Formal definition of conditional probability

Let throughout this post $(\Omega,\mathcal{F},P)$ be a probability space, and let us first define the conditional expectation ${\rm E}[X\mid\mathcal{G}]$ for integrable random variables $X:\Omega\to\mathbb{R}$, i.e. $X\in L^1(P)$, and sub-sigma-algebras $\mathcal{G}\subseteq\mathcal{F}$.

Definition: The conditional expectation ${\rm E}[X\mid\mathcal{G}]$ of $X$ given $\mathcal{G}$ is the random variable $Z$ having the following properties:

(i) $Z$ is integrable, i.e. $Z\in L^1(P)$.

(ii) $Z$ is ($\mathcal{G},\mathcal{B}(\mathbb{R}))$-measurable.

(iii) For any $A\in\mathcal{G}$ we have $$ \int_A Z\,\mathrm dP=\int_A X\,\mathrm dP. $$

Note: It makes sense to talk about the conditional expectation since if $U$ is another random variable satisfying (i)-(iii) then $U=Z$ $P$-a.s.

Definition: If $X\in L^1(P)$ and $Y:\Omega\to\mathbb{R}$ is any random variable, then the conditional expectation of $X$ given $Y$ is defined as $$ {\rm E}[X\mid Y]:={\rm E}[X\mid\sigma(Y)], $$ where $\sigma(Y)=\{Y^{-1}(B)\mid B\in\mathcal{B}(\mathbb{R})\}$ is the sigma-algebra generated by $Y$.

I'm not aware of any other definition of $P(Y\in B\mid X\in A)$ than the obvious, i.e. $$ P(Y\in B\mid X\in A)=\frac{P(Y\in B,X\in A)}{P(X\in A)} $$ provided that $P(X\in A)>0$. The only exception being when $A$ contains a single point, i.e. $A=\{x\}$ for some $x\in\mathbb{R}$. In this case, the object $P(Y\in B\mid X=x)$ is defined in terms of a regular conditional distribution.

Let us first define regular conditional probabilities.
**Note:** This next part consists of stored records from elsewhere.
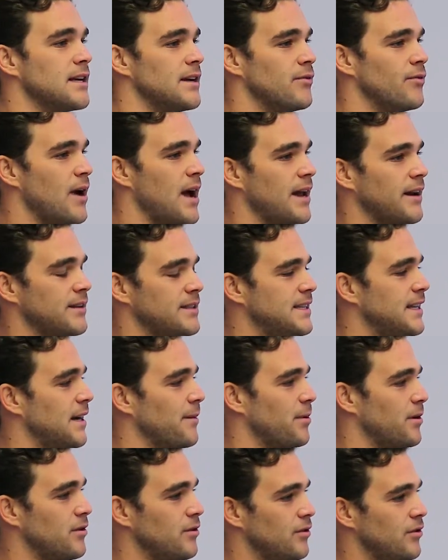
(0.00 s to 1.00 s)
I set
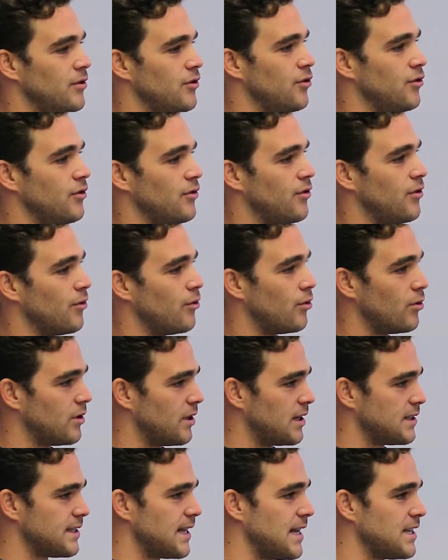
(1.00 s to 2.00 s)
up a youth
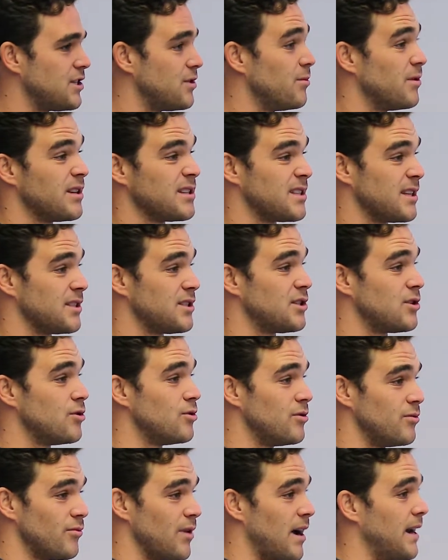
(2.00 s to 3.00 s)
organisation when I was at
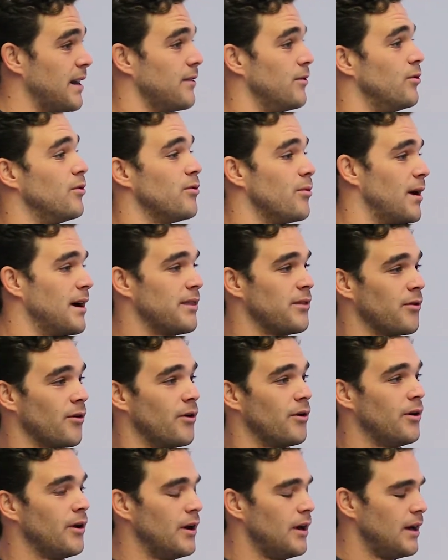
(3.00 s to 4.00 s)
school and ran it all the way
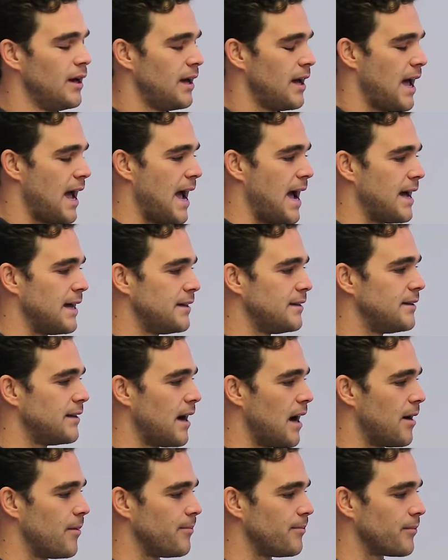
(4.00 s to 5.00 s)
through. And
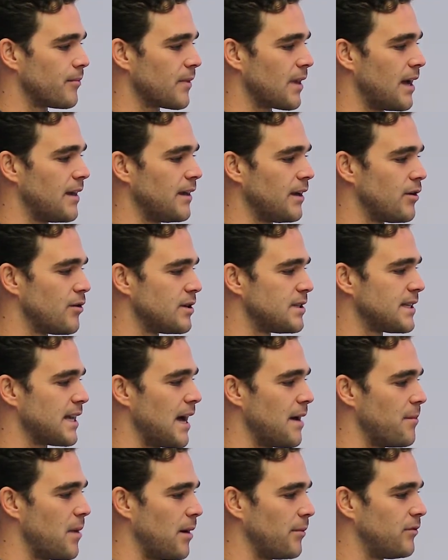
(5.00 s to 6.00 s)
then Chris
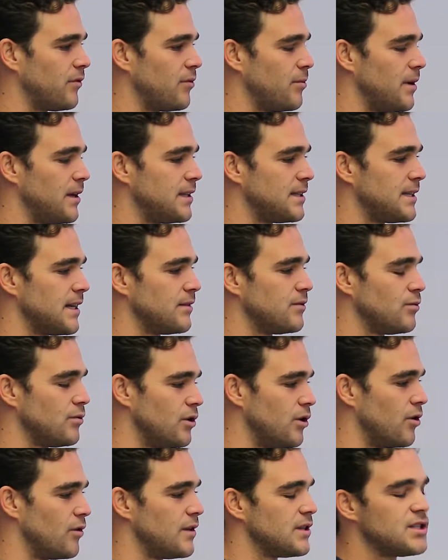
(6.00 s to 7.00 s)
came up to me and said,
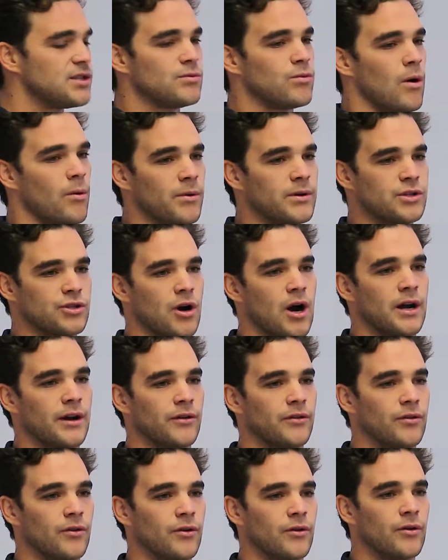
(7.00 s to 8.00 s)
this is what we're trying
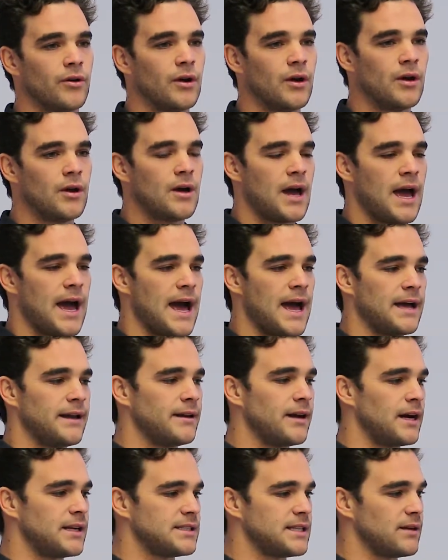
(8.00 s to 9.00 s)
to do.
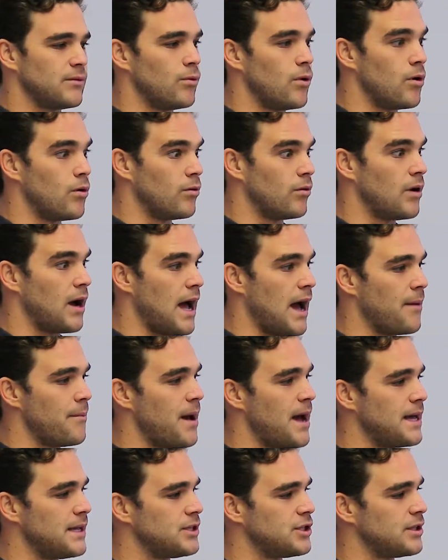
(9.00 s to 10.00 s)
And I said, well, I
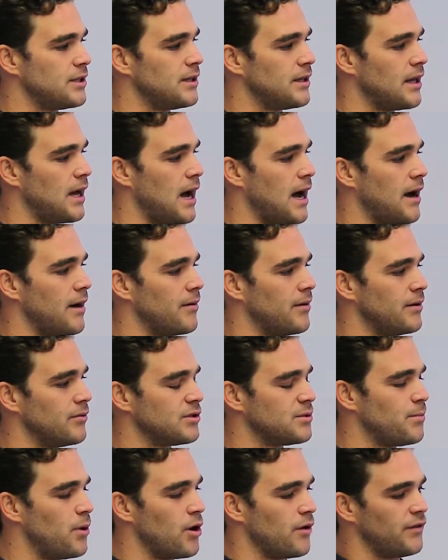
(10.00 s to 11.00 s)
imagine it
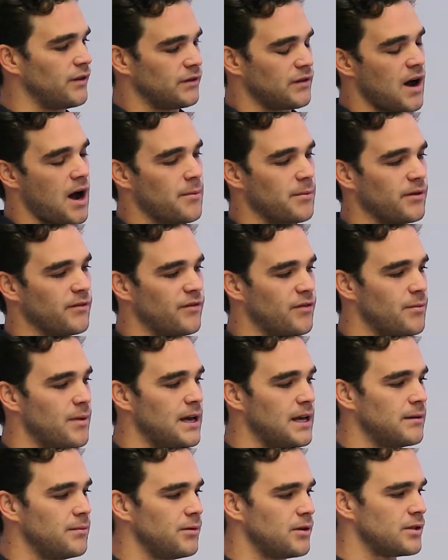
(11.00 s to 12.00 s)
was perfect timing for
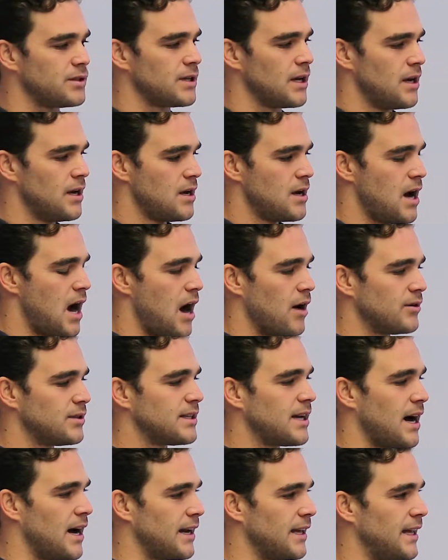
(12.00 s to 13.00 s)
me, because I was
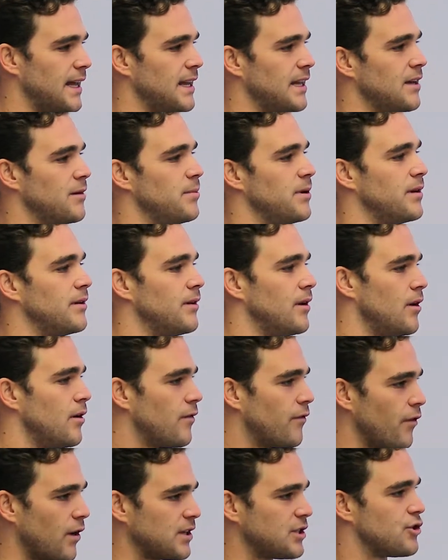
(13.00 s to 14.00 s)
kind of getting a bit
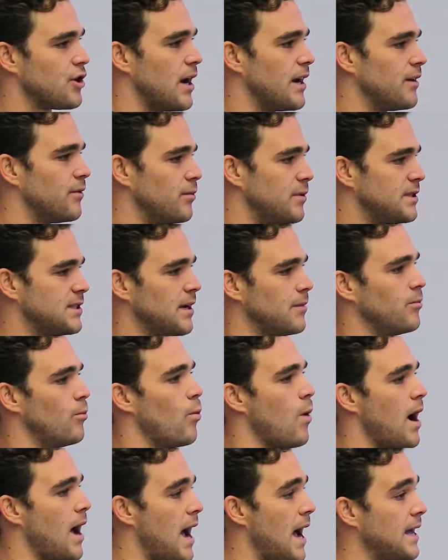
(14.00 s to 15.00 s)
frustrated with some
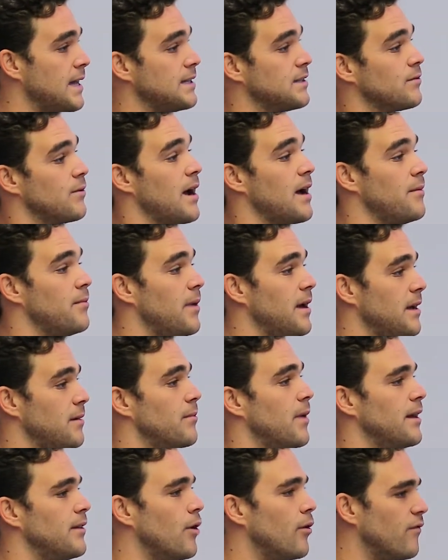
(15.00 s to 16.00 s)
ways around me,
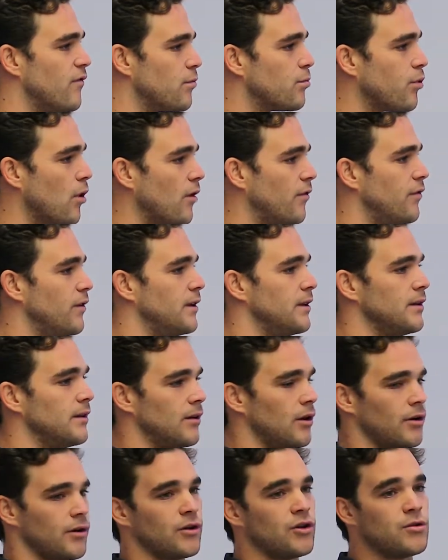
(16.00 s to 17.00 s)
my non-for-profit and a
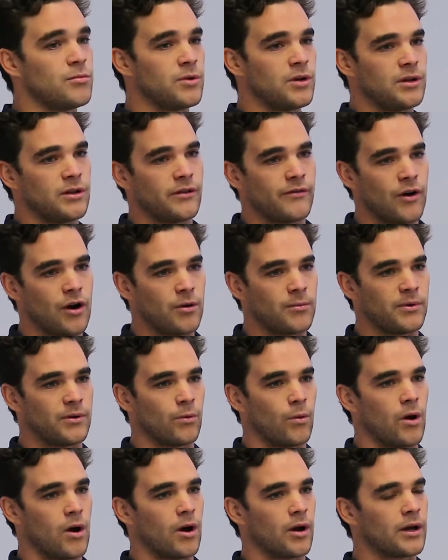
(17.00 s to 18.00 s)
lot of community
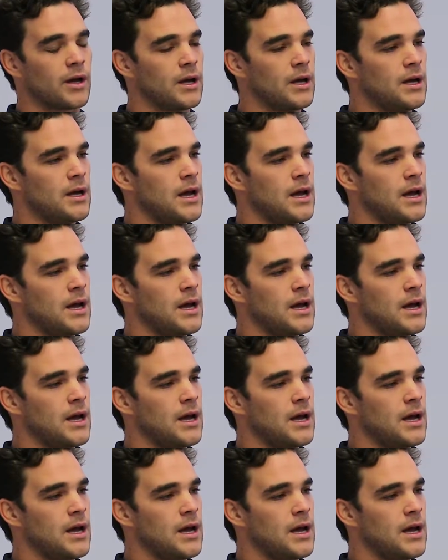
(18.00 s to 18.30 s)
development work.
Let $X:\Omega\to\mathbb{R}$ be a random variable.

Definition: A regular conditional probability for $P$ given $X$ is a function $$ \mathcal{F}\times \mathbb{R} \ni(A,x)\mapsto P^X(A\mid x) $$ satisfying the following three conditions:

(i) The mapping $A\mapsto P^X(A\mid x)$ is a probability measure on $(\Omega,\mathcal{F})$ for all $x\in \mathbb{R}$.
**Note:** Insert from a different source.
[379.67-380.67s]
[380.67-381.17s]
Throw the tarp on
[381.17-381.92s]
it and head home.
(ii) The mapping $x\mapsto P^X(A\mid x)$ is $(\mathcal{B}(\mathbb{R}),\mathcal{B}(\mathbb{R}))$-measurable for all $A\in\mathcal{F}$.

(iii) The defining equation holds: For any $A\in\mathcal{F}$ and $B\in\mathcal{B}(\mathbb{R})$ we have $$ \int_B P^X(A\mid x)\,P_X(\mathrm dx)=P(A\cap\{X\in B\}). $$

Note: A mapping satisfying (i) and (ii) is often called a Markov kernel. Furthermore, since $(\mathbb{R},\mathcal{B}(\mathbb{R}))$ is a nice space, the regular conditional probability is unique in the sense that if $\tilde{P}^X(\cdot\mid\cdot)$ is another regular conditional probability of $P$ given $X$, then we have that $P^X(\cdot\mid x)=\tilde{P}^X(\cdot\mid x)$ for $P_X$-a.a. $x$. Here $P_X=P\circ X^{-1}$ is the distribution of $X$.

Connection: Let $P^X(\cdot\mid\cdot)$ be a regular conditional probability of $P$ given $X$. Then for any $A\in\mathcal{F}$ we have $$ {\rm E}[1_A\mid X]=\varphi(X), $$ where $\varphi(x)=P^X(A\mid x)$. In short we write ${\rm E}[1_A\mid X]=P^X(A\mid X)$.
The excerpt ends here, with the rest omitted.